Metric Correlation with Latency p-value
PTE r=0.9253 <10⁻⁴
Token count r=−0.3750 0.2558

Key Findings

  • PTE is highly correlated with actual latency (r=0.925), whereas token count shows almost no correlation (r=−0.375).
  • PTE for incorrect trajectories is consistently higher than for correct ones—simply using more tools does not improve answer quality.
  • Thinking mode is a double-edged sword: it is cost-effective on hard tasks (AIME25: +16.7% accuracy at 1.8× PTE) but severely wasteful on simple tasks (SimpleQA: −3.4% accuracy at 4.2× PTE).

Highlights & Insights

  • The design philosophy of PTE is notably elegant—deriving from physical first principles, a single coefficient unifies two fundamentally different cost regimes, making it far more principled than heuristic token counts.
  • The finding that higher accuracy correlates with lower PTE is counterintuitive yet profound, suggesting that efficient reasoning and correct reasoning tend to be the same thing, while inefficient reasoning often accompanies uncertainty and redundancy.
  • The taxonomy of four inefficiency patterns provides clear optimization directions for TIR system design.

Limitations & Future Work

  • PTE assumes complete KV-Cache eviction; in practice, partial cache reuse may occur.
  • Only open-source models are evaluated; the internal efficiency of closed-source API models cannot be measured.
  • The paper does not propose concrete optimization methods for the four identified inefficiency patterns, remaining primarily at the diagnostic level.
  • vs. conventional token counting: PTE explicitly models prefill-decode asymmetry, improving the latency correlation coefficient from −0.375 to 0.925.
  • vs.

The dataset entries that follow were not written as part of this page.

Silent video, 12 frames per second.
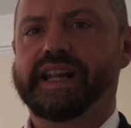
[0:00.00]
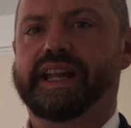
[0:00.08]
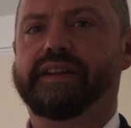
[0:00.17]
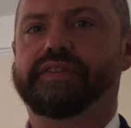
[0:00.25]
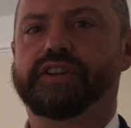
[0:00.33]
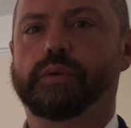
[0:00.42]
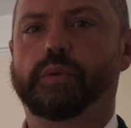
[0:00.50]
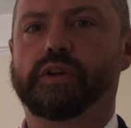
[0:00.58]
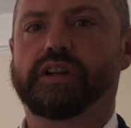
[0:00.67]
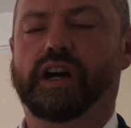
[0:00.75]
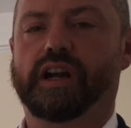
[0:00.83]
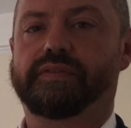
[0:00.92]
If you
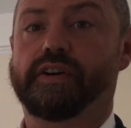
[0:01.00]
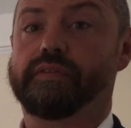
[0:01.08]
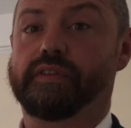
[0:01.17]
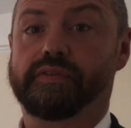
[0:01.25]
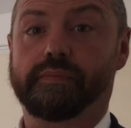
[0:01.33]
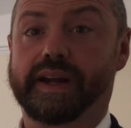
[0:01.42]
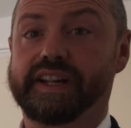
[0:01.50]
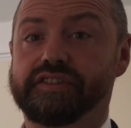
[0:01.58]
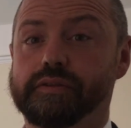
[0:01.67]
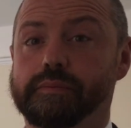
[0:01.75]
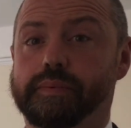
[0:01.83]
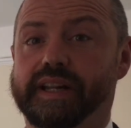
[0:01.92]
would like further
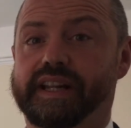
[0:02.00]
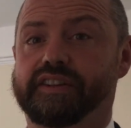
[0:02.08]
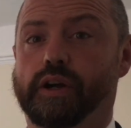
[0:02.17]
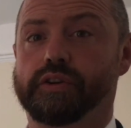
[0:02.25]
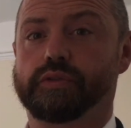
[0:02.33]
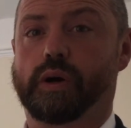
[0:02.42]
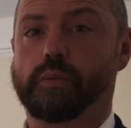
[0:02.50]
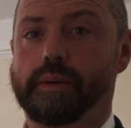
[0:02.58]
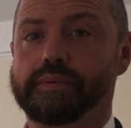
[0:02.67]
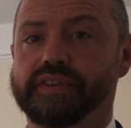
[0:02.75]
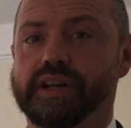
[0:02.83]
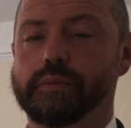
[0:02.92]
information, please go onto our
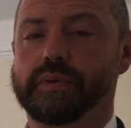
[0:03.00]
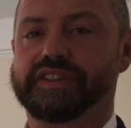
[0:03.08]
website,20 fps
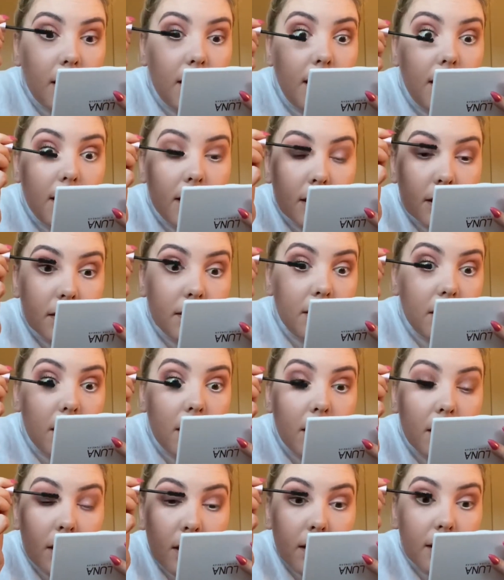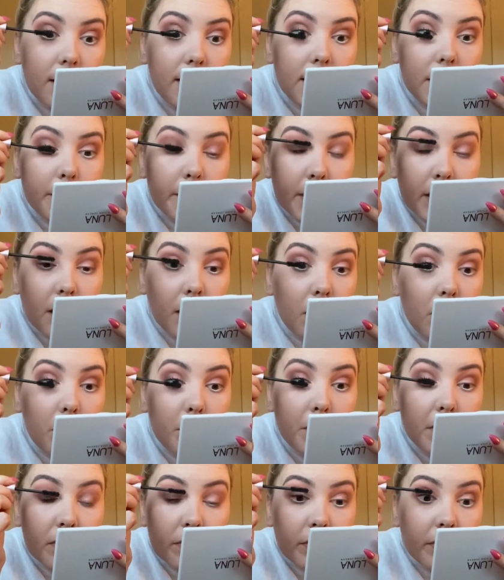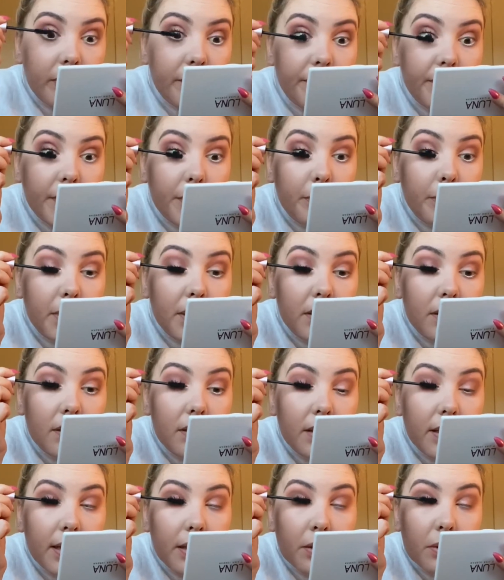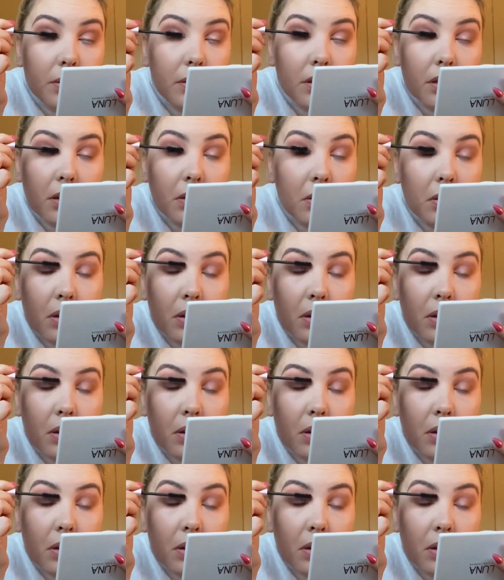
and it's kind of been open for a few months now, so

Serper metric: Serper focuses on information retrieval efficiency without modeling hardware costs; PTE provides a physically grounded interpretation.

Rating

  • Novelty: ⭐⭐⭐⭐⭐ First hardware-physics-grounded definition of a TIR efficiency metric.
  • Experimental Thoroughness: ⭐⭐⭐⭐⭐ Five benchmarks, multiple models, cross-hardware validation, and industrial scenario validation.
  • Writing Quality: ⭐⭐⭐⭐⭐ Logically complete, from first-principles derivation to experimental verification.
  • Value: ⭐⭐⭐⭐⭐ PTE has the potential to become the standard efficiency metric for TIR evaluation.